19. Lezak knew, or was reckless in not knowing, that Madera should not have recorded or continued to carry the Nicaraguan Property as an asset under GAAP. Lezak also knew, or was reckless in not knowing, that recording and carrying the Nicaraguan Property as an asset rendered materially false and misleading Madera's financial statements contained in its March 31, 1994 annual report on Form 10-K and its June 30, 1994, September 30, 1994, and December 31, 1994 quarterly reports on Form 10-Q filed with the SEC. Lezak signed this annual report on Form 10-K and these quarterly reports on Form 10-Q.

The Venezuelan Timber Concession

20. In or about February 1994, Lezak arranged for Madera to purchase a 50% ownership interest in a Venezuelan timber concession purportedly owned by Inselinca, a Venezuelan company. Madera purchased the 50% interest for one million shares of convertible preferred stock with a face value of $3 per share that it issued to Iselinca.

21. In or about February 1994, these Madera shares had no market value.

22. Madera's purported interest in the Venezuelan concession was recorded in Madera's books as a $3 million asset. This valuation was based solely on Inselinca's unsupported representations concerning the value of the concession.

23. Madera included its 50% interest in the concession at a value of $3 million in its March 31, 1994 annual report on Form 10-K and its June 30, 1994 quarterly report on Form 10-Q filed with the SEC.

24. At the time of recording the Venezuelan concession as an asset, Madera had no reasonable basis for recording it as a $3 million asset and could not establish whether Inselinca owned the concession or that the concession had the value ascribed to it.

25. Madera wrote-off its $3 million interest in the concession at its quarter ended September 30, 1994 because, according to Lezak, "[t]he Inselinca group could not demonstrate the value previously warranted to [Madera]."

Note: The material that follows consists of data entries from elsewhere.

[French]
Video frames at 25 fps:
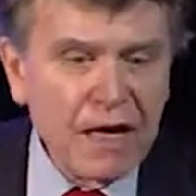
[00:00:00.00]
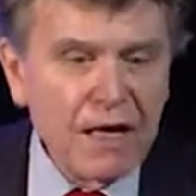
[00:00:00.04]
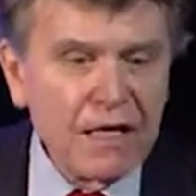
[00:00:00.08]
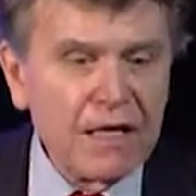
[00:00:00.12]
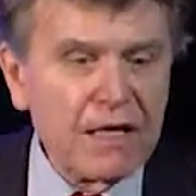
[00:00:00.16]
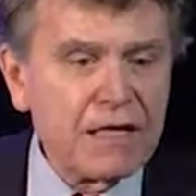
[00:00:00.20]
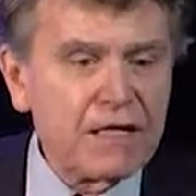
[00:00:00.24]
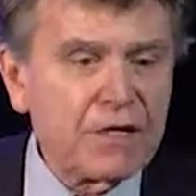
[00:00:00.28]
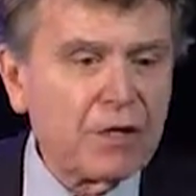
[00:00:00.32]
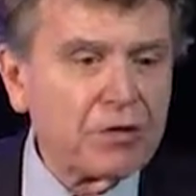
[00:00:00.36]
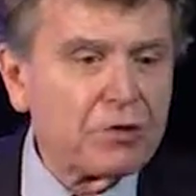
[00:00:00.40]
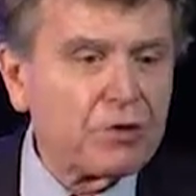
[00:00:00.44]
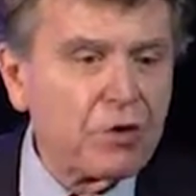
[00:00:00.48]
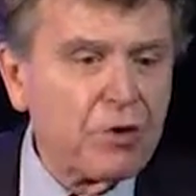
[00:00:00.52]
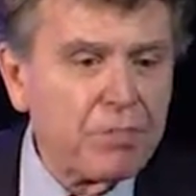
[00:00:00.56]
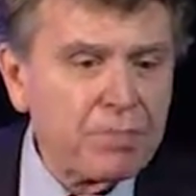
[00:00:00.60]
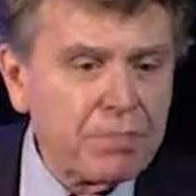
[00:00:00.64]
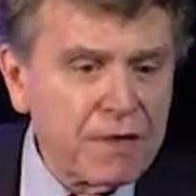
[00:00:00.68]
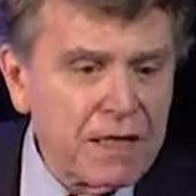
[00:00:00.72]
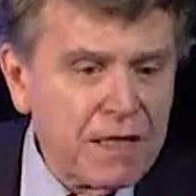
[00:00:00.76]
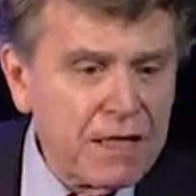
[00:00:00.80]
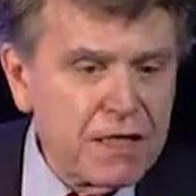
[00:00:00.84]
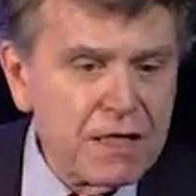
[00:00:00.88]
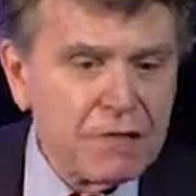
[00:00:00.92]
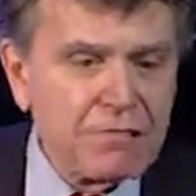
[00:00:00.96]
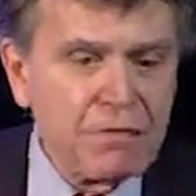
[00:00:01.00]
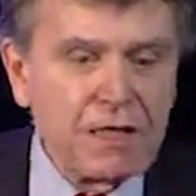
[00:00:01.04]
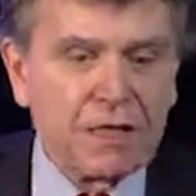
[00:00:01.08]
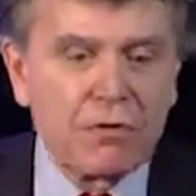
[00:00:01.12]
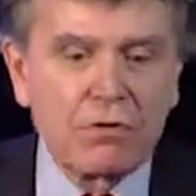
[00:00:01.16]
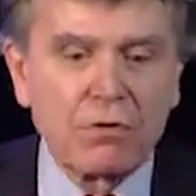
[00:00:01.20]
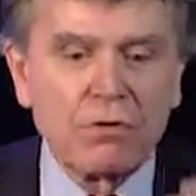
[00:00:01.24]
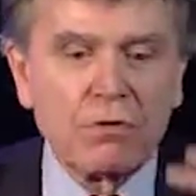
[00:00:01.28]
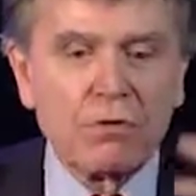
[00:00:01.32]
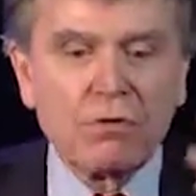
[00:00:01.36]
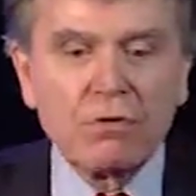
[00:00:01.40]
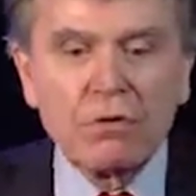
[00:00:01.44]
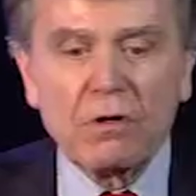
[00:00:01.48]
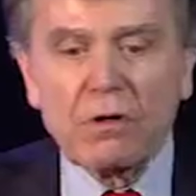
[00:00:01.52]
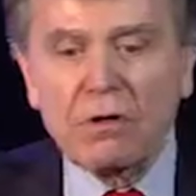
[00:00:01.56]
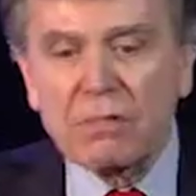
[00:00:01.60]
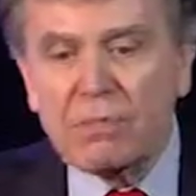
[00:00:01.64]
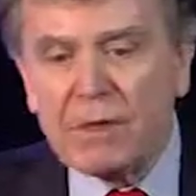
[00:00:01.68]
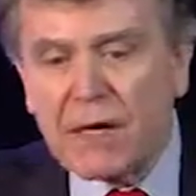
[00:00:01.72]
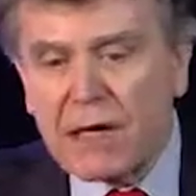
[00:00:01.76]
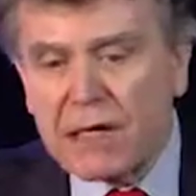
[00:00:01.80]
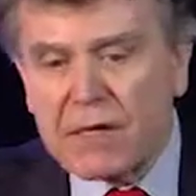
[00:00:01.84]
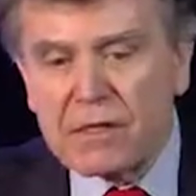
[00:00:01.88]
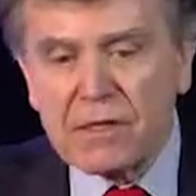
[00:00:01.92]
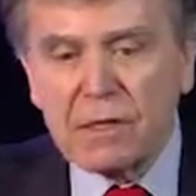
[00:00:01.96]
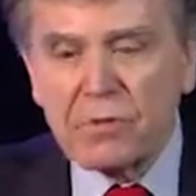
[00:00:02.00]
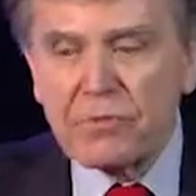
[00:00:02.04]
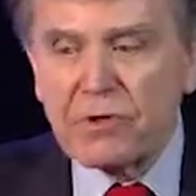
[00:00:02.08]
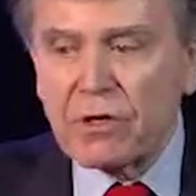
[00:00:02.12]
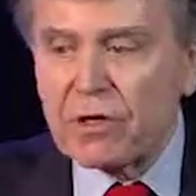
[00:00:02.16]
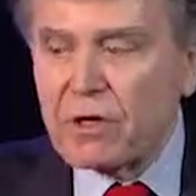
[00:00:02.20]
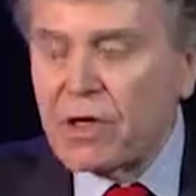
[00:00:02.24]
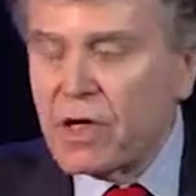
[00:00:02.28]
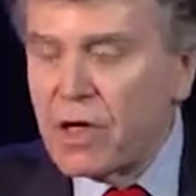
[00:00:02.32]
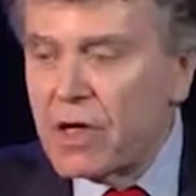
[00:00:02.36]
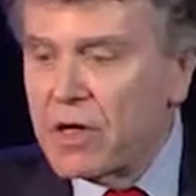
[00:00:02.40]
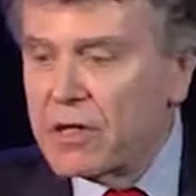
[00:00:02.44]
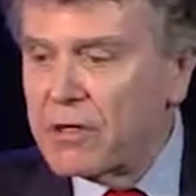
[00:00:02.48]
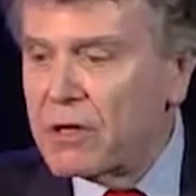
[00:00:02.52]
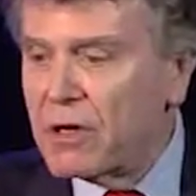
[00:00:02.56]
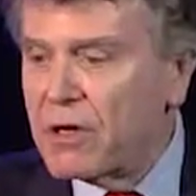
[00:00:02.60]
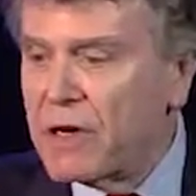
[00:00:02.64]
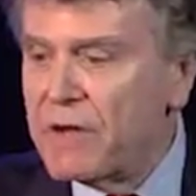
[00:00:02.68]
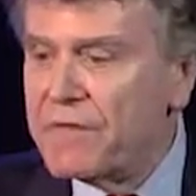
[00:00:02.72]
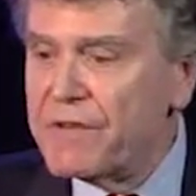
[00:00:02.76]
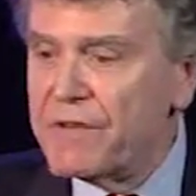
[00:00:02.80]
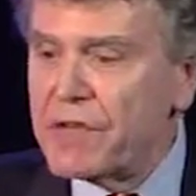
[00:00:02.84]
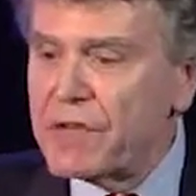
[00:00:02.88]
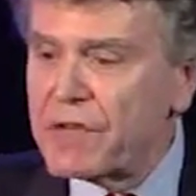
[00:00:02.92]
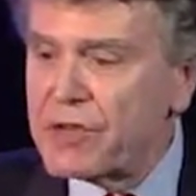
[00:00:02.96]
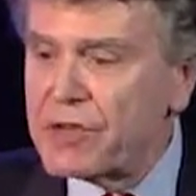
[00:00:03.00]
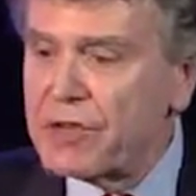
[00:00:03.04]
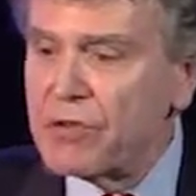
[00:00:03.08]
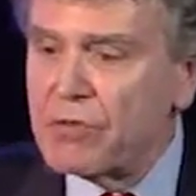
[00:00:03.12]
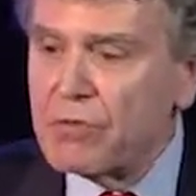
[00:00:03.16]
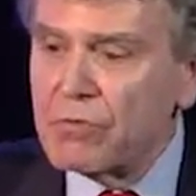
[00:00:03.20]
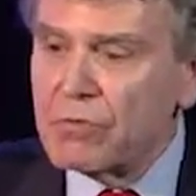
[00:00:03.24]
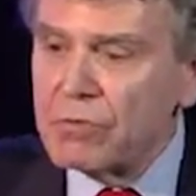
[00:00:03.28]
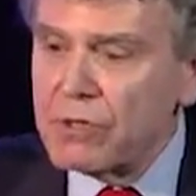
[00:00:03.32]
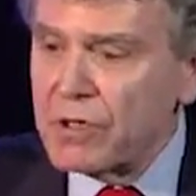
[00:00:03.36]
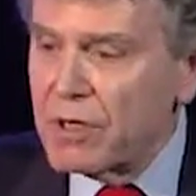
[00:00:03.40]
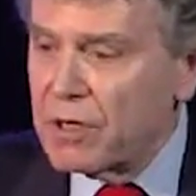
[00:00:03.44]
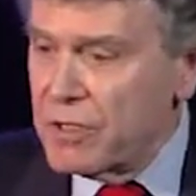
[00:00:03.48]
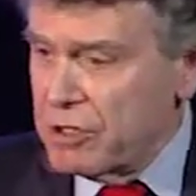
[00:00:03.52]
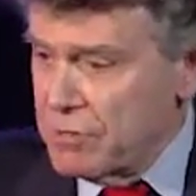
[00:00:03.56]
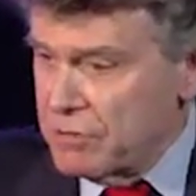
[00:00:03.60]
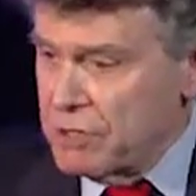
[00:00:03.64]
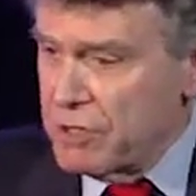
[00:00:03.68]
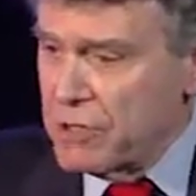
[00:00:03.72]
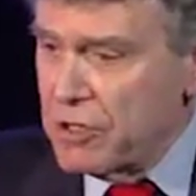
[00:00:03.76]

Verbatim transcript: Les entreprises, mettons euh, par exemple dans, l'aviation ou dans,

26. Lezak knew, or was reckless in not knowing, that Madera should not have recorded or continued to carry the Venezuelan concession as an asset in its financial statements. Lezak also knew, or was reckless in not knowing, that recording and carrying the Venezuelan concession as an asset rendered materially false and misleading Madera's financial statements contained in its annual report on Form 10-K for its fiscal year ended March 31, 1994, and its June 30, 1994 quarterly report on Form 10-Q filed with the SEC. Lezak signed this annual report on Form 10-K and this quarterly report on Form 10-Q.

27. Lezak falsely represented to Madera's auditors in connection with their audit of the company's fiscal year 1994 financial statements that Madera owned a 50% interest in the Venezuelan concession valued at $3 million.

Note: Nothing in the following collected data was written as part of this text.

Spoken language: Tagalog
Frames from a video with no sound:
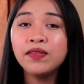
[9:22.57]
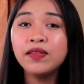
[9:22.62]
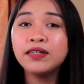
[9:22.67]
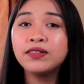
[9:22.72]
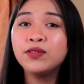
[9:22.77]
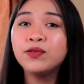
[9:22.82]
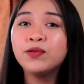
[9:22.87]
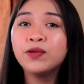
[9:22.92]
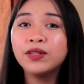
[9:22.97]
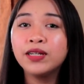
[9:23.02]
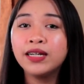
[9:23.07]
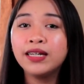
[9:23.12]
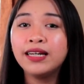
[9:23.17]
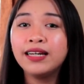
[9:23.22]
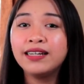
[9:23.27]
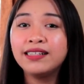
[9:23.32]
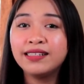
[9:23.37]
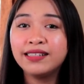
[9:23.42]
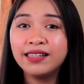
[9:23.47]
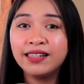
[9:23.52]
this ukulele
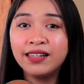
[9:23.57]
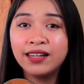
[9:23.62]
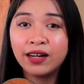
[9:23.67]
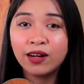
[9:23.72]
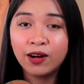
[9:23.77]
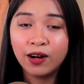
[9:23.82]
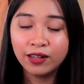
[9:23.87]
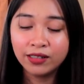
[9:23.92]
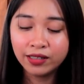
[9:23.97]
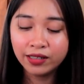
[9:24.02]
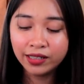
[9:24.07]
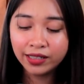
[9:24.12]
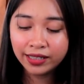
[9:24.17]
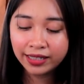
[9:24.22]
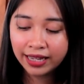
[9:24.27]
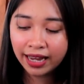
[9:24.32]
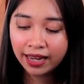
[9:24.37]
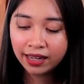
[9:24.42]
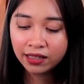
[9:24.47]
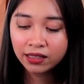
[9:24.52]
is in the concert
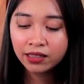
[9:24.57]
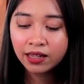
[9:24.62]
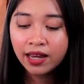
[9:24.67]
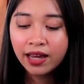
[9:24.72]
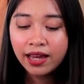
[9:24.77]
size.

The First Brazilian Rain Forest Property Transaction

28. In July 1994, Madera, through Lezak, entered into an agreement to acquire certain assets that it valued at $30,230,000 in exchange for ten million shares of Madera convertible preferred stock. The seller was Forest & Environmental Resources of the Amazon, Inc. ("FEROA"), a Florida corporation controlled by Fernandez-Moris. FEROA allegedly had purchased the assets from Fernandez-Moris individually in July 1993. The primary asset purportedly acquired consisted of 478,000 acres of timber producing property located in the Brazilian rain forest that Madera valued at $27 million. In addition, Madera purportedly acquired a sawmill valued at $2.6 million and an inventory of cut timber that it valued at $630,000. Collectively, these purported assets are hereinafter referred to as the "Brazilian Properties."

29. Madera recorded the total transaction in its books at $30,230,000 based primarily upon representations by Fernandez-Moris concerning the value of the Brazilian Properties and FEROA's ownership rights in the assets.

30. Madera included the Brazilian Properties at a value of $30,230,000 in its financial statements contained in Madera's quarterly and annual reports filed with the SEC on Forms 10-Q and 10-K beginning with the quarter ended September 30, 1994 through its filing for the quarter ended December 31, 1999.

31. Lezak failed to take adequate steps to determine whether Madera, FEROA or Fernandez-Moris ever had valid legal title to the Brazilian Properties, or whether the $30 million valuation of the properties represented by Fernandez-Moris was valid. Lezak did not ascertain when the Brazilian Properties were originally acquired by Fernandez-Moris, nor did he determine their original cost.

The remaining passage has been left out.